>>>>
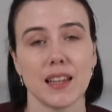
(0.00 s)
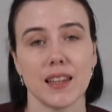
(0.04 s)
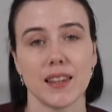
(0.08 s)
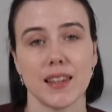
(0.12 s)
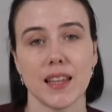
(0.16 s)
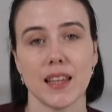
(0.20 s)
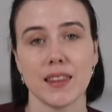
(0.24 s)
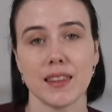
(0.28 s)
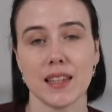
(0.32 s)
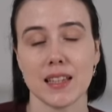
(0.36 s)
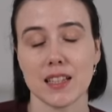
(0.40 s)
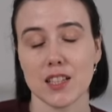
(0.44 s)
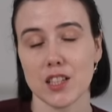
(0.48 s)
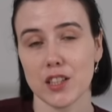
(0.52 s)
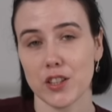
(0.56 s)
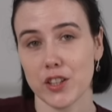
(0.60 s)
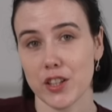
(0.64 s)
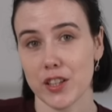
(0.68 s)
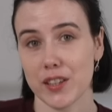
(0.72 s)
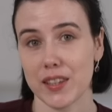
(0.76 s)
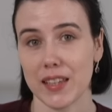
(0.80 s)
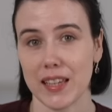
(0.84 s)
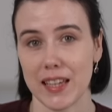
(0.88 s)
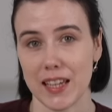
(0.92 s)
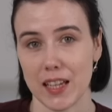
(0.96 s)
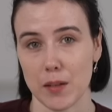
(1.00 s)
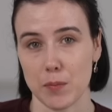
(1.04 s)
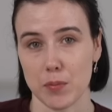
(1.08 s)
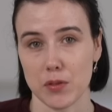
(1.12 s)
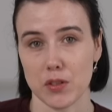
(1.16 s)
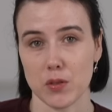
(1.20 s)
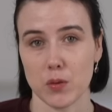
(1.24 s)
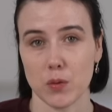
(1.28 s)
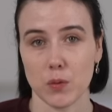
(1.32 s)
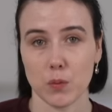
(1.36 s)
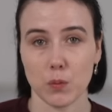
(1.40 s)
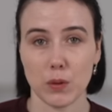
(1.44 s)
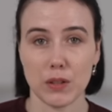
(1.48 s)
Then let's look at the
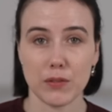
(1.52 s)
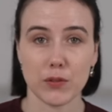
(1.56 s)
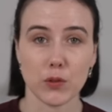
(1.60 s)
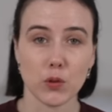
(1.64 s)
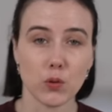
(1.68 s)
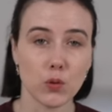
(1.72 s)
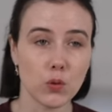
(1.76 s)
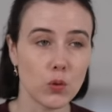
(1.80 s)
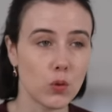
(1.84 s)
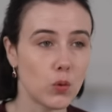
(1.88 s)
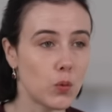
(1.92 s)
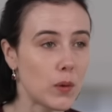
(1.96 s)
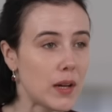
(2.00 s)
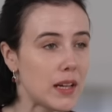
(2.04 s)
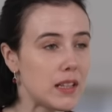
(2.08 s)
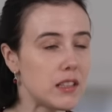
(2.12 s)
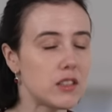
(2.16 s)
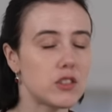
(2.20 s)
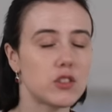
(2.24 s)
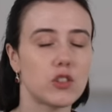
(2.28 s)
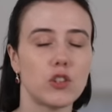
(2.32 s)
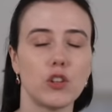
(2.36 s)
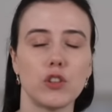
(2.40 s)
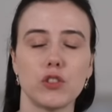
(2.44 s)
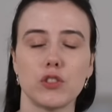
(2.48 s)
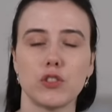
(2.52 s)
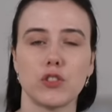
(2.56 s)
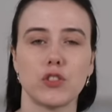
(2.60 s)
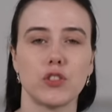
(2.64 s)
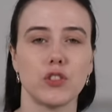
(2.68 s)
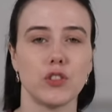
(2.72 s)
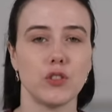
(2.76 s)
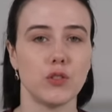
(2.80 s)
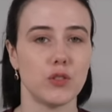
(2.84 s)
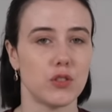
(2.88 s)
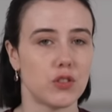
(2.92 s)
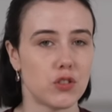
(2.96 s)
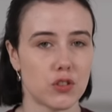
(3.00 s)
hips. We've always got
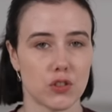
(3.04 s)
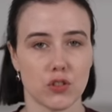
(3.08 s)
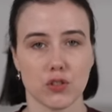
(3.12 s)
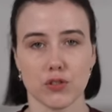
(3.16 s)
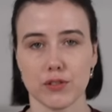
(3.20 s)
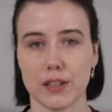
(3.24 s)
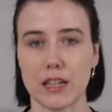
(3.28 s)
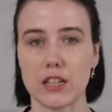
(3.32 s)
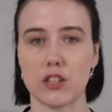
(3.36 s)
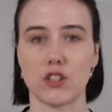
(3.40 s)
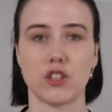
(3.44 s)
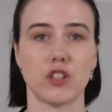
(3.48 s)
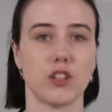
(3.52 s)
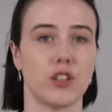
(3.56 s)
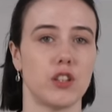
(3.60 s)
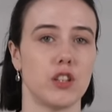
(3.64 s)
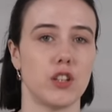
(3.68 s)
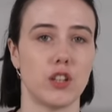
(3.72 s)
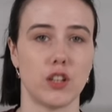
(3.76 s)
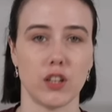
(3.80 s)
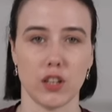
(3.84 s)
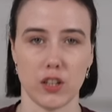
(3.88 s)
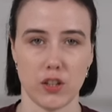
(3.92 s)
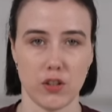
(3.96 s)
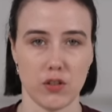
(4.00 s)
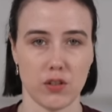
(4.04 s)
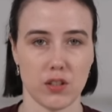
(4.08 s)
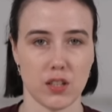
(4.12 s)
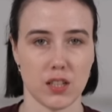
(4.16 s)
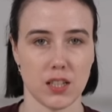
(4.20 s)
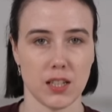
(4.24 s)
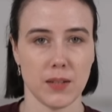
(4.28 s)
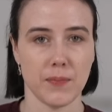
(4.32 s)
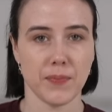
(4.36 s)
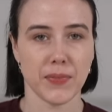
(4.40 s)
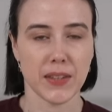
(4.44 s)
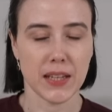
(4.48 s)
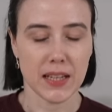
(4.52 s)
to stretch the
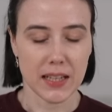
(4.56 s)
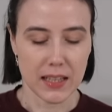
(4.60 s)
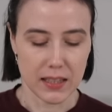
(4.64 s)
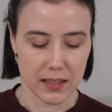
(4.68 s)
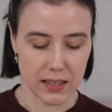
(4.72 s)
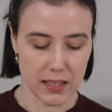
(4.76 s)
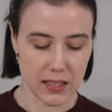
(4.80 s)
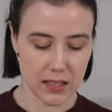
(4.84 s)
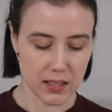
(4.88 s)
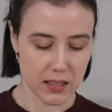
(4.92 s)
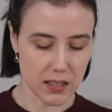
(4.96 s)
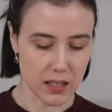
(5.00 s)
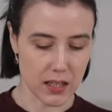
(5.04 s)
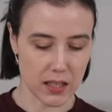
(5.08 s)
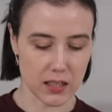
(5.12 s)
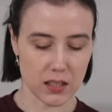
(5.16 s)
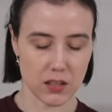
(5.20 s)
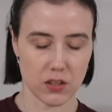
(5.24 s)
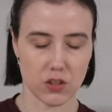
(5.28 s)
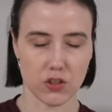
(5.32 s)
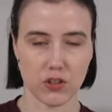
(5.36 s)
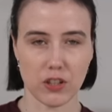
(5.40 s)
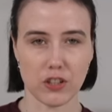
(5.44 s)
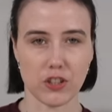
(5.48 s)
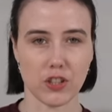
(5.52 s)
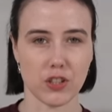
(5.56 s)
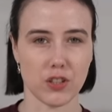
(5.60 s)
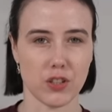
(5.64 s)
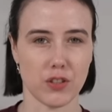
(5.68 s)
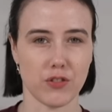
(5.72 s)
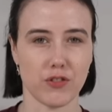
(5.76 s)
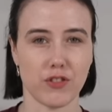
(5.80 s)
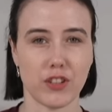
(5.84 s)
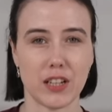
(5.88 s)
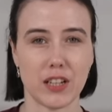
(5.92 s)
glutes. These kinds of stretches are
<<<<
▶ _EXERCISE REQUIREMENTS_: Transcribe all the data word for word; the images stay out.

▶ _REPLY TO THE TASK_:
(0.00 s)
(0.04 s)
(0.08 s)
(0.12 s)
(0.16 s)
(0.20 s)
(0.24 s)
(0.28 s)
(0.32 s)
(0.36 s)
(0.40 s)
(0.44 s)
(0.48 s)
(0.52 s)
(0.56 s)
(0.60 s)
(0.64 s)
(0.68 s)
(0.72 s)
(0.76 s)
(0.80 s)
(0.84 s)
(0.88 s)
(0.92 s)
(0.96 s)
(1.00 s)
(1.04 s)
(1.08 s)
(1.12 s)
(1.16 s)
(1.20 s)
(1.24 s)
(1.28 s)
(1.32 s)
(1.36 s)
(1.40 s)
(1.44 s)
(1.48 s)
Then let's look at the
(1.52 s)
(1.56 s)
(1.60 s)
(1.64 s)
(1.68 s)
(1.72 s)
(1.76 s)
(1.80 s)
(1.84 s)
(1.88 s)
(1.92 s)
(1.96 s)
(2.00 s)
(2.04 s)
(2.08 s)
(2.12 s)
(2.16 s)
(2.20 s)
(2.24 s)
(2.28 s)
(2.32 s)
(2.36 s)
(2.40 s)
(2.44 s)
(2.48 s)
(2.52 s)
(2.56 s)
(2.60 s)
(2.64 s)
(2.68 s)
(2.72 s)
(2.76 s)
(2.80 s)
(2.84 s)
(2.88 s)
(2.92 s)
(2.96 s)
(3.00 s)
hips. We've always got
(3.04 s)
(3.08 s)
(3.12 s)
(3.16 s)
(3.20 s)
(3.24 s)
(3.28 s)
(3.32 s)
(3.36 s)
(3.40 s)
(3.44 s)
(3.48 s)
(3.52 s)
(3.56 s)
(3.60 s)
(3.64 s)
(3.68 s)
(3.72 s)
(3.76 s)
(3.80 s)
(3.84 s)
(3.88 s)
(3.92 s)
(3.96 s)
(4.00 s)
(4.04 s)
(4.08 s)
(4.12 s)
(4.16 s)
(4.20 s)
(4.24 s)
(4.28 s)
(4.32 s)
(4.36 s)
(4.40 s)
(4.44 s)
(4.48 s)
(4.52 s)
to stretch the
(4.56 s)
(4.60 s)
(4.64 s)
(4.68 s)
(4.72 s)
(4.76 s)
(4.80 s)
(4.84 s)
(4.88 s)
(4.92 s)
(4.96 s)
(5.00 s)
(5.04 s)
(5.08 s)
(5.12 s)
(5.16 s)
(5.20 s)
(5.24 s)
(5.28 s)
(5.32 s)
(5.36 s)
(5.40 s)
(5.44 s)
(5.48 s)
(5.52 s)
(5.56 s)
(5.60 s)
(5.64 s)
(5.68 s)
(5.72 s)
(5.76 s)
(5.80 s)
(5.84 s)
(5.88 s)
(5.92 s)
glutes. These kinds of stretches are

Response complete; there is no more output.